To answer the actual question, vegetable probly became "vechtable" the first time it was pronounced in a hurry.
There are four possible syllables; in order, with ruffli funnedik spelling,
- VEH (primary stress)
- juh (unstressed, reduced vowel)
- tuh (unstressed, reduced vowel)
- bull (secondary stress)
The first syllable is stressed, followed by two unstressed syllables. Those two syllables (2-3) normally coalesce into one syllable at speech rate (in American English, at least), like will not into won't, or I will into I'll. Except the spelling doesn't show it, because English spelling doesn't show anything much.

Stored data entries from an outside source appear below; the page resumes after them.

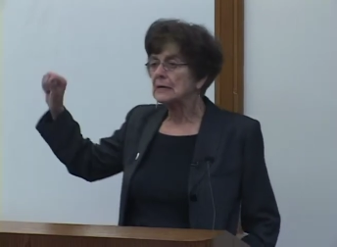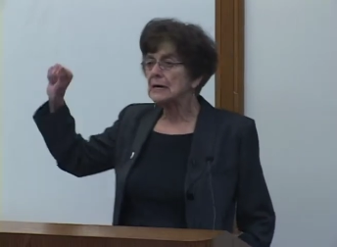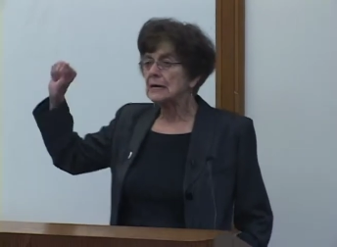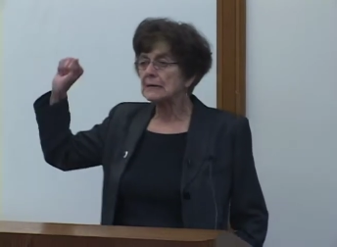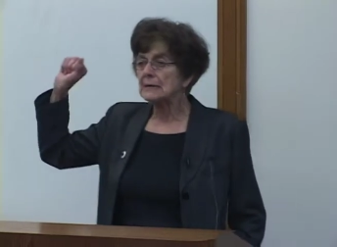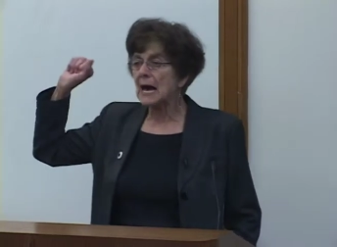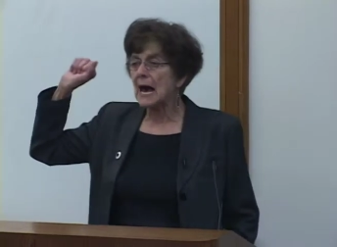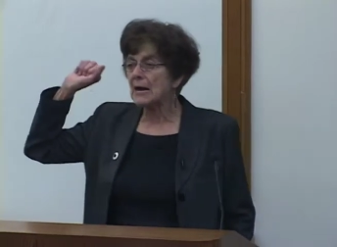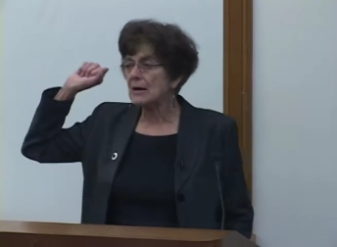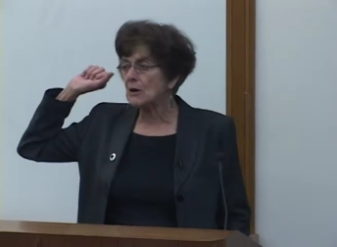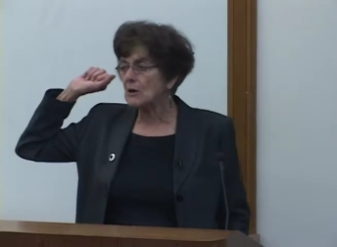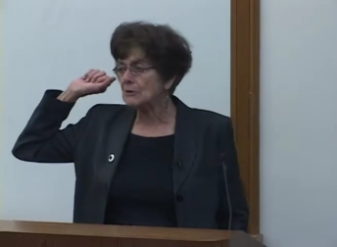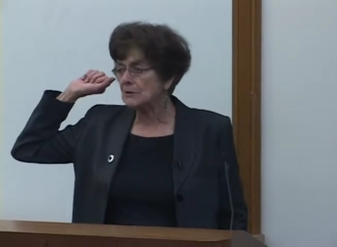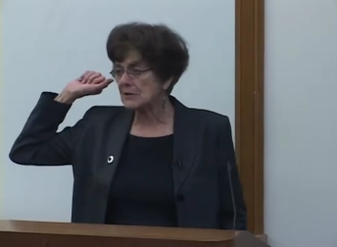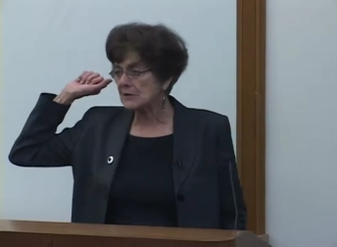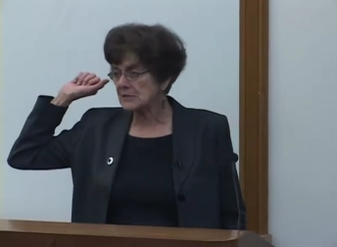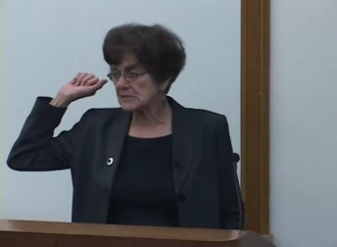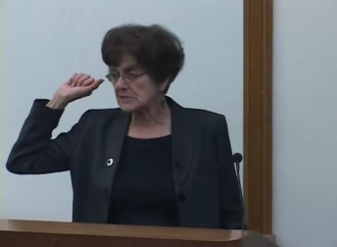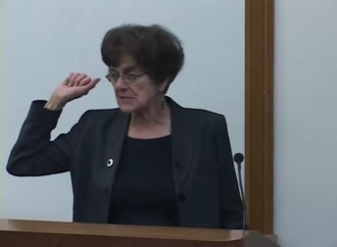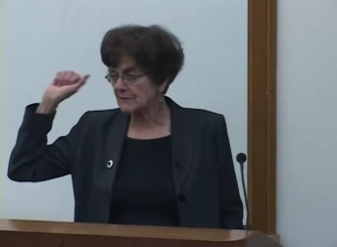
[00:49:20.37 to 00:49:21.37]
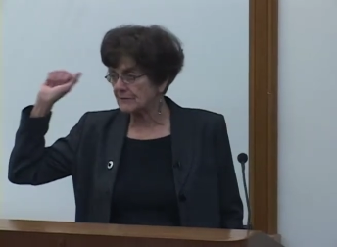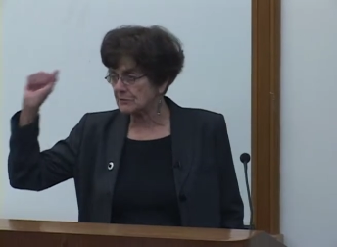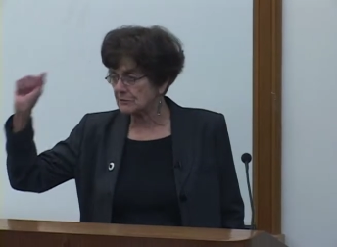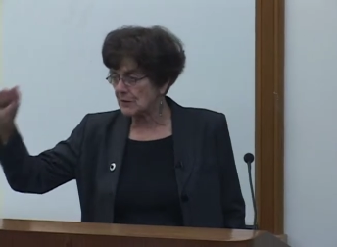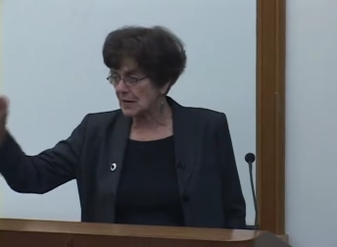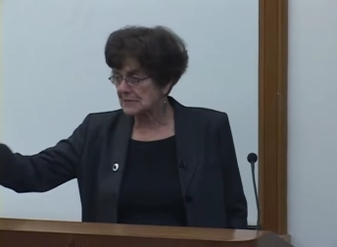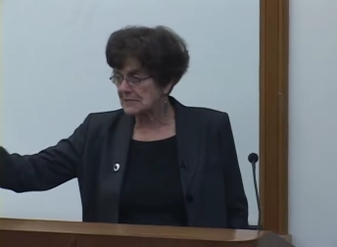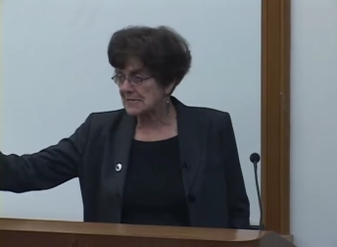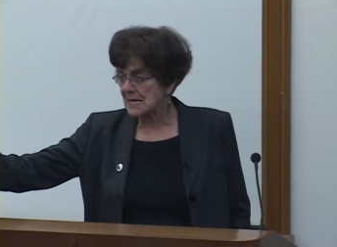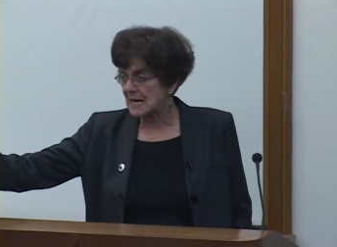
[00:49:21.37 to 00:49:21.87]
not only the Civil
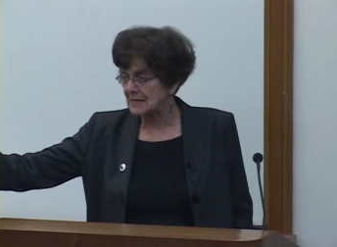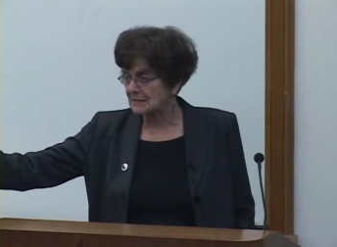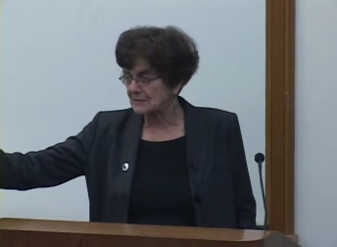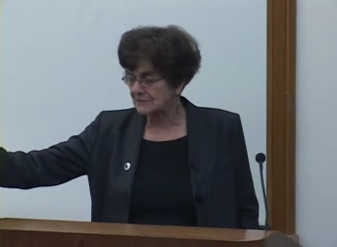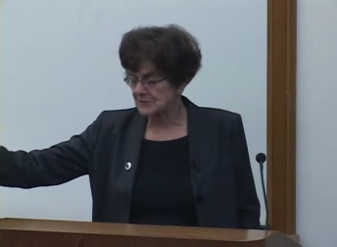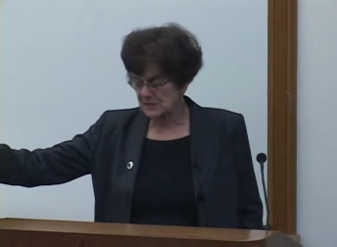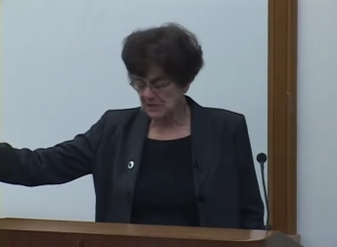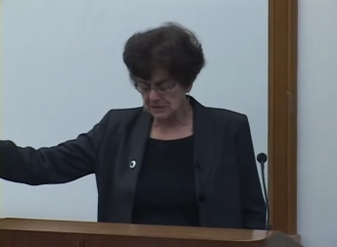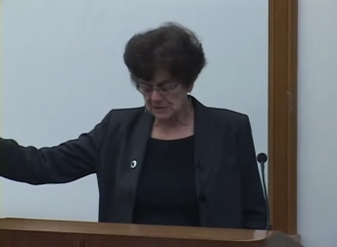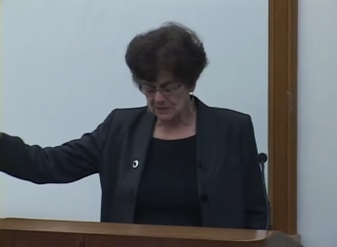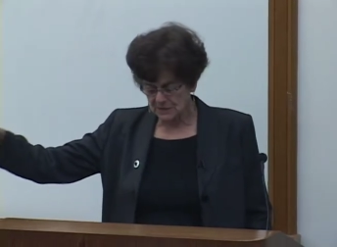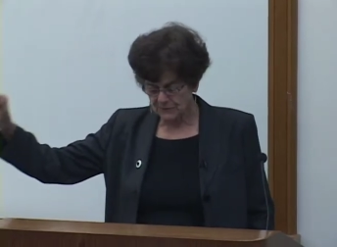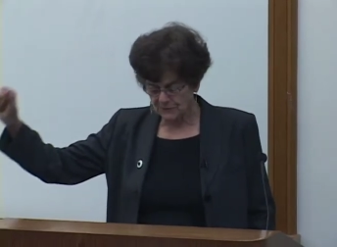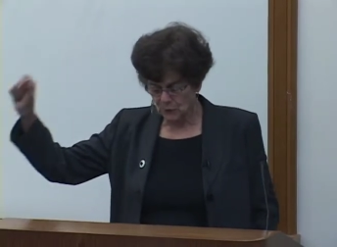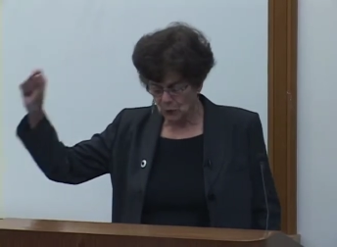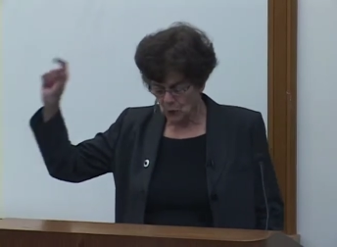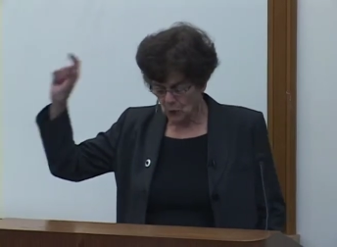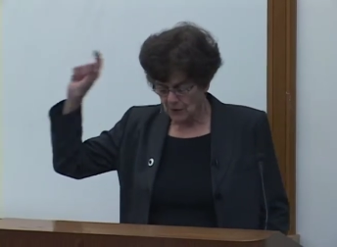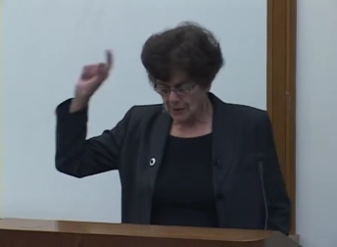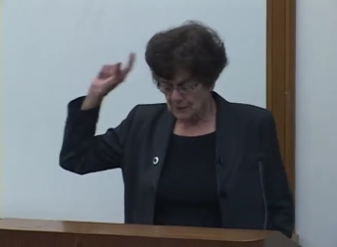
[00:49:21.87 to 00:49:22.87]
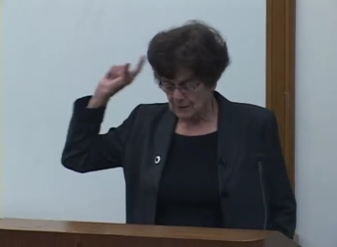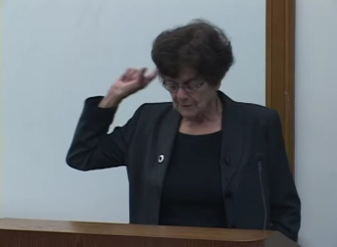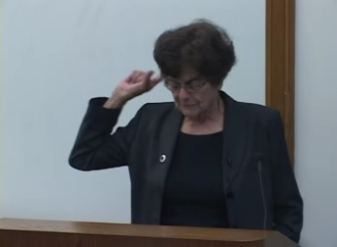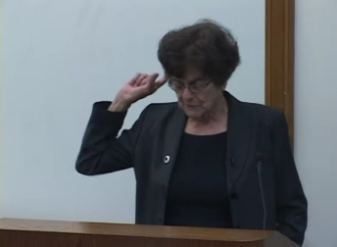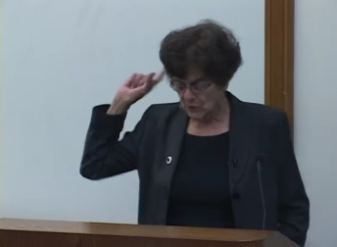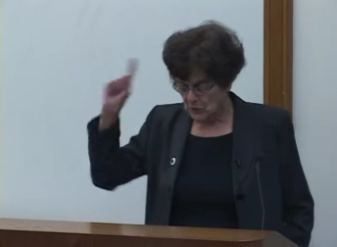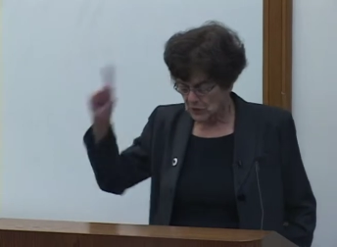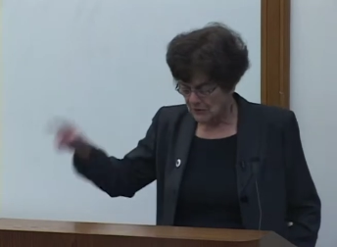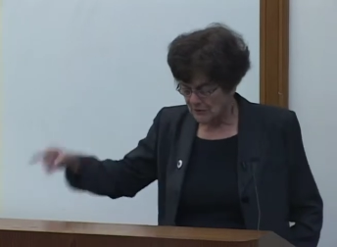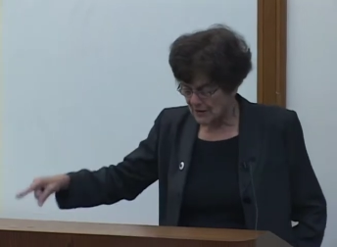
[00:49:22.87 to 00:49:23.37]
Rights Act of 64,
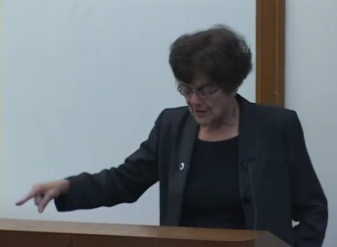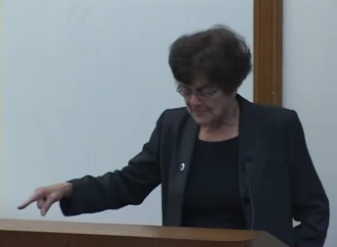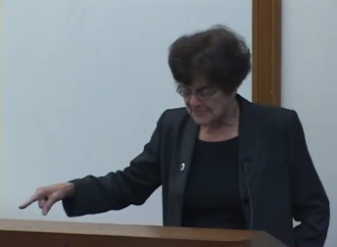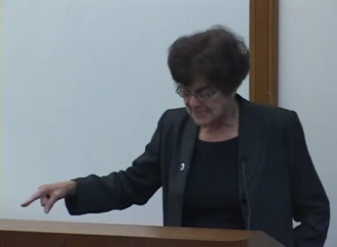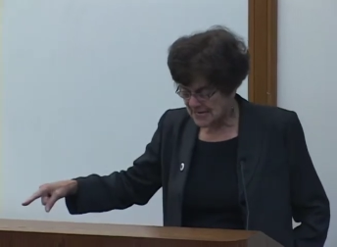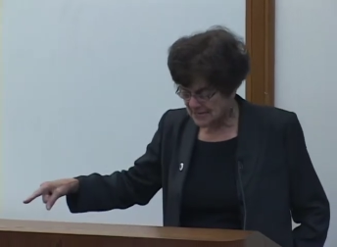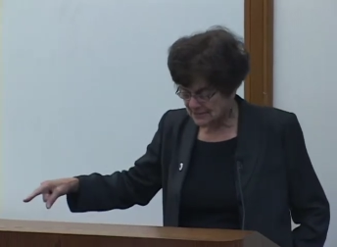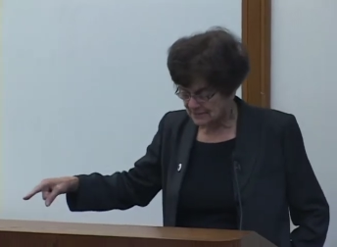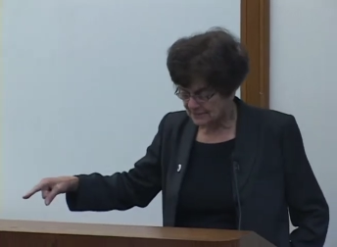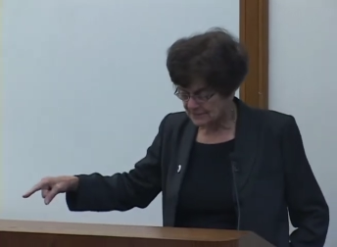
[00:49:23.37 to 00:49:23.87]
Voting Rights Act of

They do this by dropping the unstressed schwa (uh) in (2) between J and T, putting those two stops into contact. Now J is really D plus ZH, and they're both voiced consonants. But T is voiceless. And they form a consonant cluster after the vowel between them gets deleted -- that is, they hafta be pronounced together, in a bunch.
There's a very strong tendency in all languages where voicing and consonant clusters occur, including English, for consonant clusters to be either
- composed of all voiceless consonants: loft, spy, laps, gets
or
- composed of all voiced consonants: luhvz, dzhordzh
So what happens is that J and T hafta be all voiced or all voiceless. And in English it's the last consonant in the cluster that decides the voicing, when a cluster is formed this way. That consonant is T and it's voiceless, so J is devoiced to CH (T plus SH) to match it. And you wind up with VECHtuhbull.
The process is completely automatic, like changing the vowel nucleus of the vowel in fife, but not the one in five, because fife ends in a voiceless sound. These are not things that happen to letters, by the way; they are are parts of the muscle and nerve patterns that inform the ways we pronounce the actual words. This is Phonetics, in particular the phonetics of English consonant clusters.